■ **Problem details**: Give back every record below word for word, with the pictures omitted.

■ **Exercise material**:
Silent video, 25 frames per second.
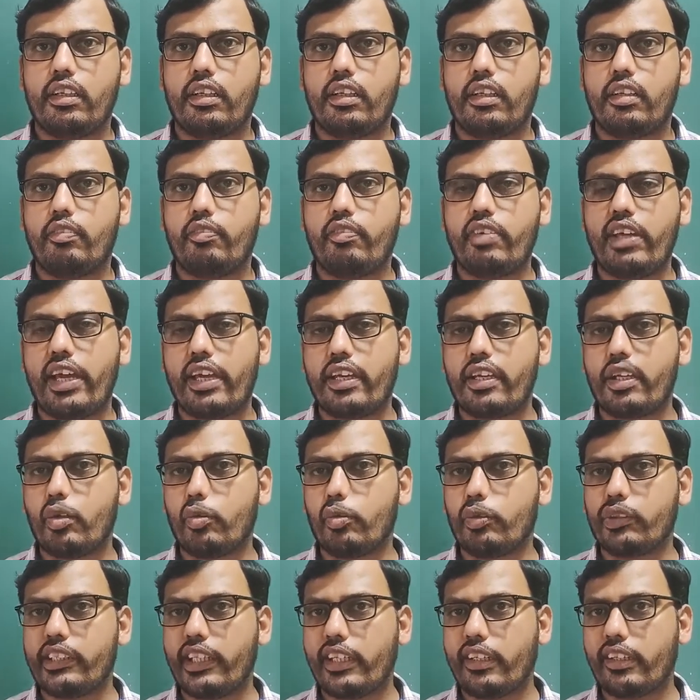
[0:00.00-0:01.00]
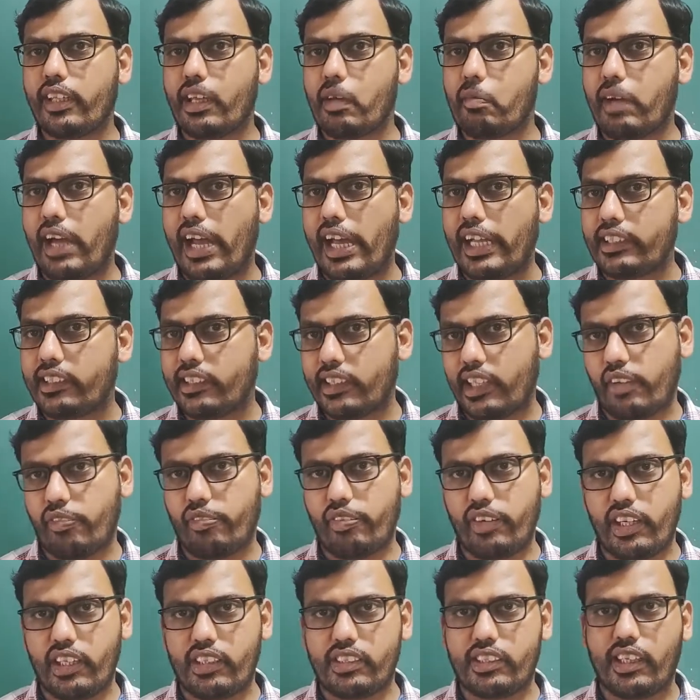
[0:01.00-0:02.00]
we are using them as
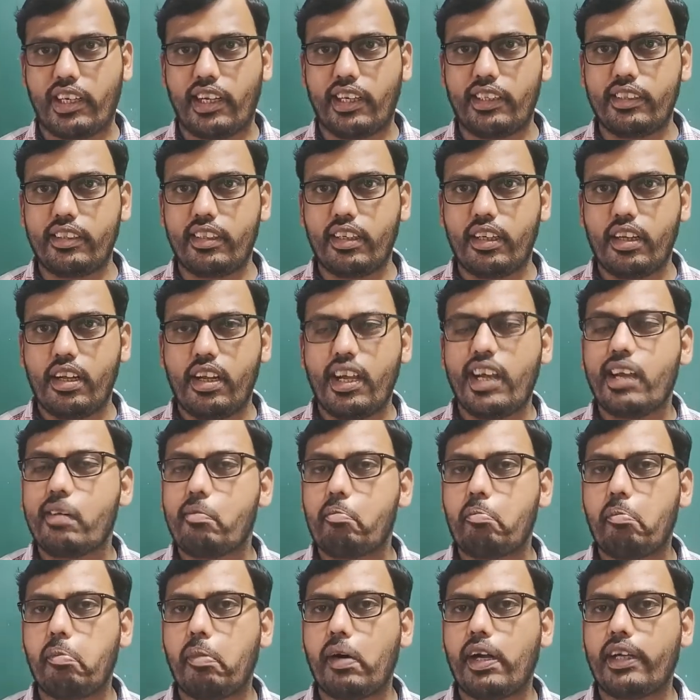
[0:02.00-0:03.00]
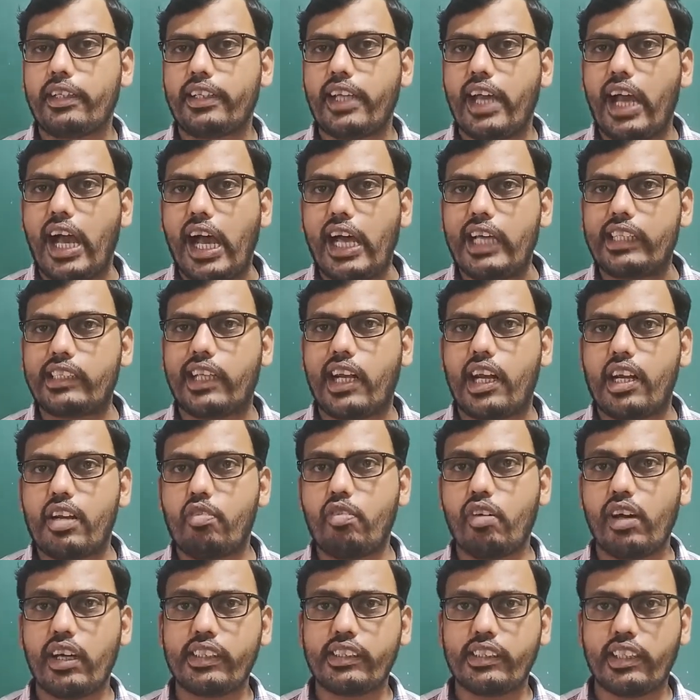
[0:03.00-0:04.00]
refrigerant, but as
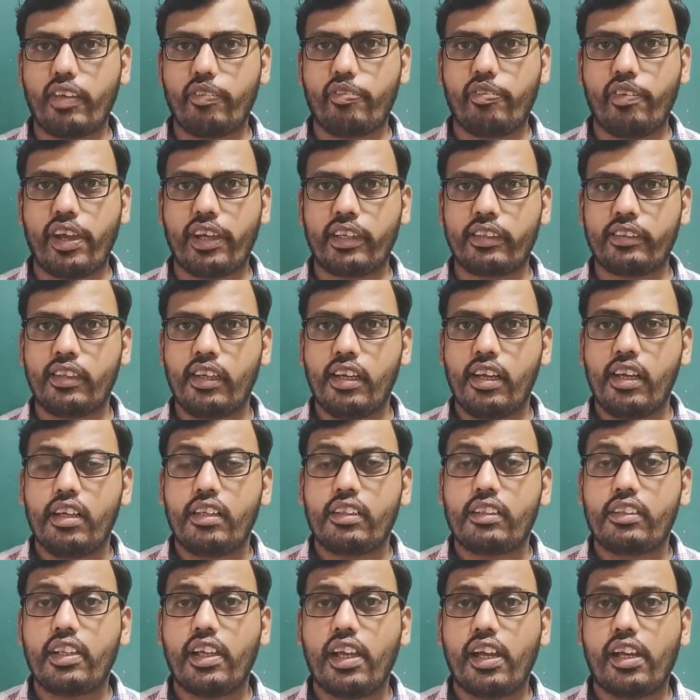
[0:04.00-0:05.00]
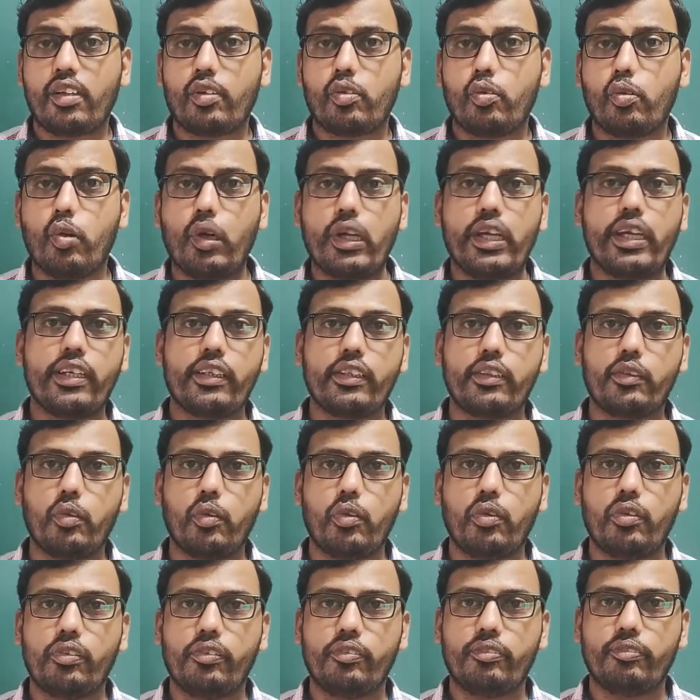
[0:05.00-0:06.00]
adverse effect they are going
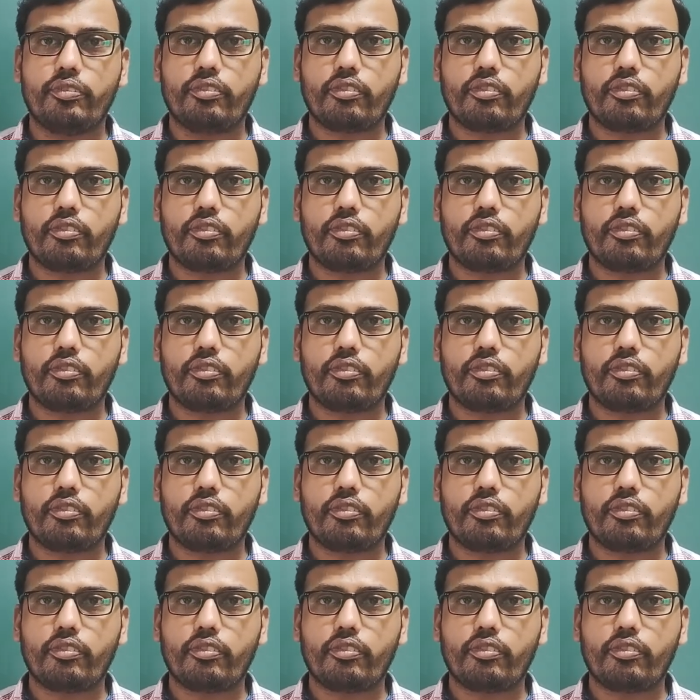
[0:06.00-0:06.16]
to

■ **Result**:
Silent video, 25 frames per second.
[0:00.00-0:01.00]
[0:01.00-0:02.00]
we are using them as
[0:02.00-0:03.00]
[0:03.00-0:04.00]
refrigerant, but as
[0:04.00-0:05.00]
[0:05.00-0:06.00]
adverse effect they are going
[0:06.00-0:06.16]
to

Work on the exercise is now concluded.